• [ABOUT THIS TASK]: Repeat the data verbatim, images excluded.

• [Stored items]:
::::::::

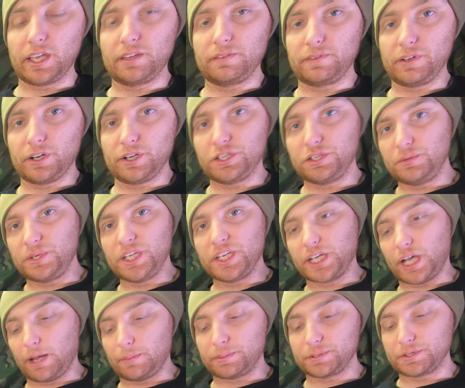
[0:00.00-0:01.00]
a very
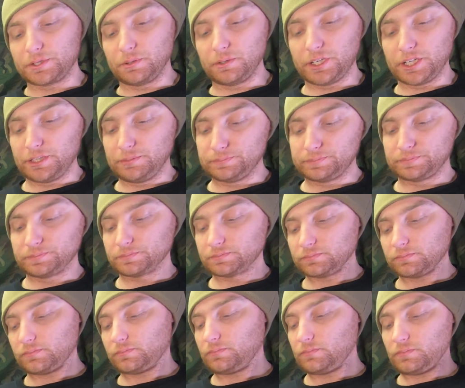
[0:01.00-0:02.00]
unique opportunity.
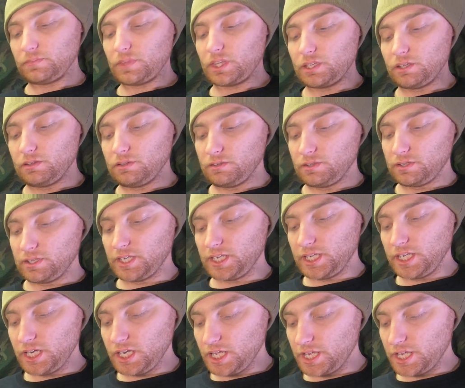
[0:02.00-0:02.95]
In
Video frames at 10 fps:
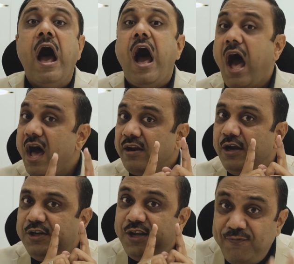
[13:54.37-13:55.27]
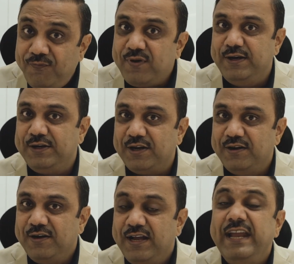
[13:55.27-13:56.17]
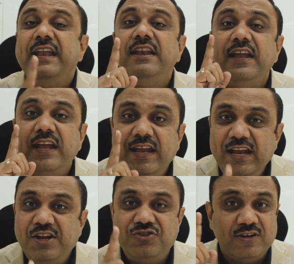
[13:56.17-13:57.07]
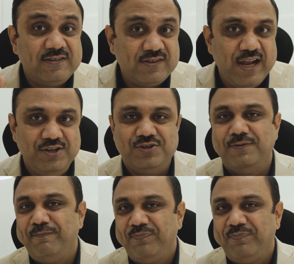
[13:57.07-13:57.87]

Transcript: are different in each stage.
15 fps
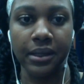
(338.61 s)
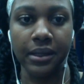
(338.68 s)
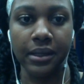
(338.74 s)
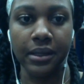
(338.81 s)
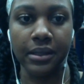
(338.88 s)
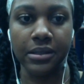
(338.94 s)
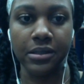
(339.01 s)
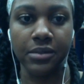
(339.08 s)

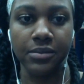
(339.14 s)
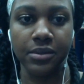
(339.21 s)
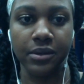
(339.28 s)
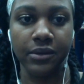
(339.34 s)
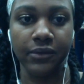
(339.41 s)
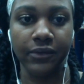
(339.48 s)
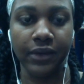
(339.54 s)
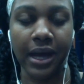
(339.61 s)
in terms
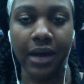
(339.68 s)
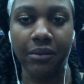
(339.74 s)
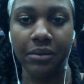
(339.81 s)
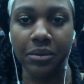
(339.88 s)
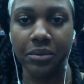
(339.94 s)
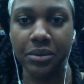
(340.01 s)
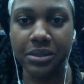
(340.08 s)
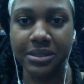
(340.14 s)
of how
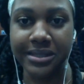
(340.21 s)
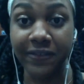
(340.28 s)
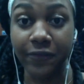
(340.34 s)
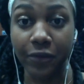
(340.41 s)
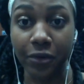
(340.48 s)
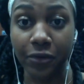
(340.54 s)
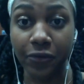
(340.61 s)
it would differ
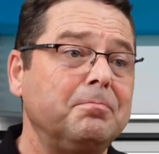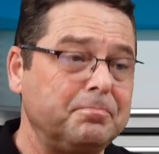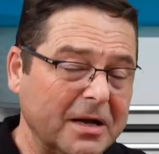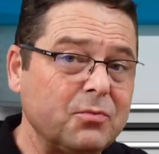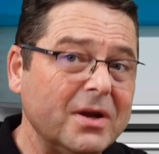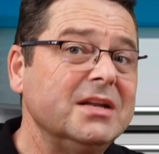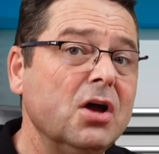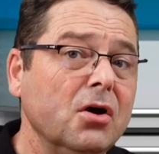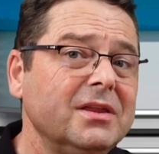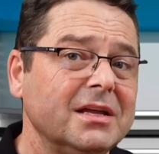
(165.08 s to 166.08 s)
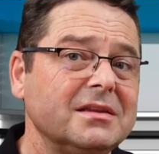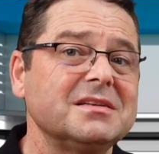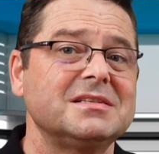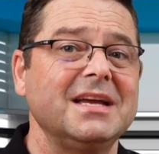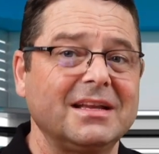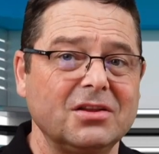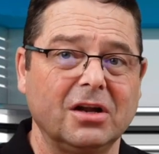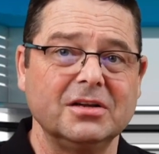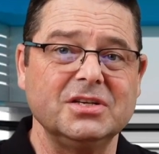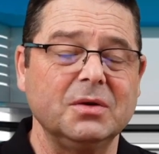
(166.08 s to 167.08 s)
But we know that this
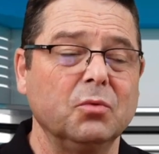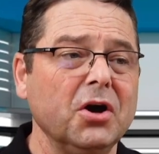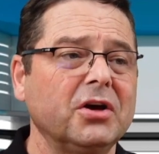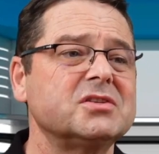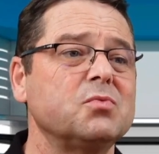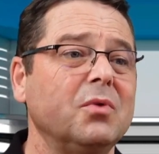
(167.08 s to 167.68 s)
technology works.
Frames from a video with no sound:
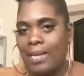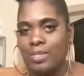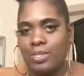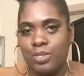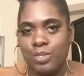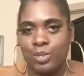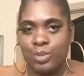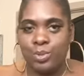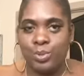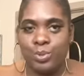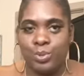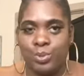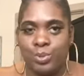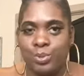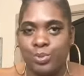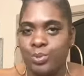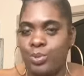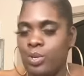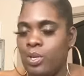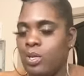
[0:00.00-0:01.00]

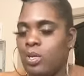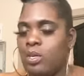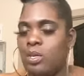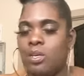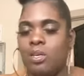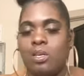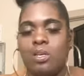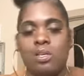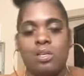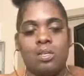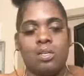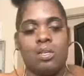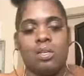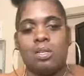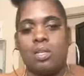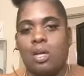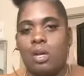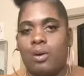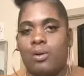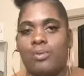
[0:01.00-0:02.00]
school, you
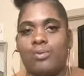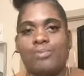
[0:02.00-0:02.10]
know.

::::::::

• [ANSWER SPACE]:
[0:00.00-0:01.00]
a very
[0:01.00-0:02.00]
unique opportunity.
[0:02.00-0:02.95]
In
Video frames at 10 fps:
[13:54.37-13:55.27]
[13:55.27-13:56.17]
[13:56.17-13:57.07]
[13:57.07-13:57.87]

Transcript: are different in each stage.
15 fps
(338.61 s)
(338.68 s)
(338.74 s)
(338.81 s)
(338.88 s)
(338.94 s)
(339.01 s)
(339.08 s)

(339.14 s)
(339.21 s)
(339.28 s)
(339.34 s)
(339.41 s)
(339.48 s)
(339.54 s)
(339.61 s)
in terms
(339.68 s)
(339.74 s)
(339.81 s)
(339.88 s)
(339.94 s)
(340.01 s)
(340.08 s)
(340.14 s)
of how
(340.21 s)
(340.28 s)
(340.34 s)
(340.41 s)
(340.48 s)
(340.54 s)
(340.61 s)
it would differ
(165.08 s to 166.08 s)
(166.08 s to 167.08 s)
But we know that this
(167.08 s to 167.68 s)
technology works.
Frames from a video with no sound:
[0:00.00-0:01.00]

[0:01.00-0:02.00]
school, you
[0:02.00-0:02.10]
know.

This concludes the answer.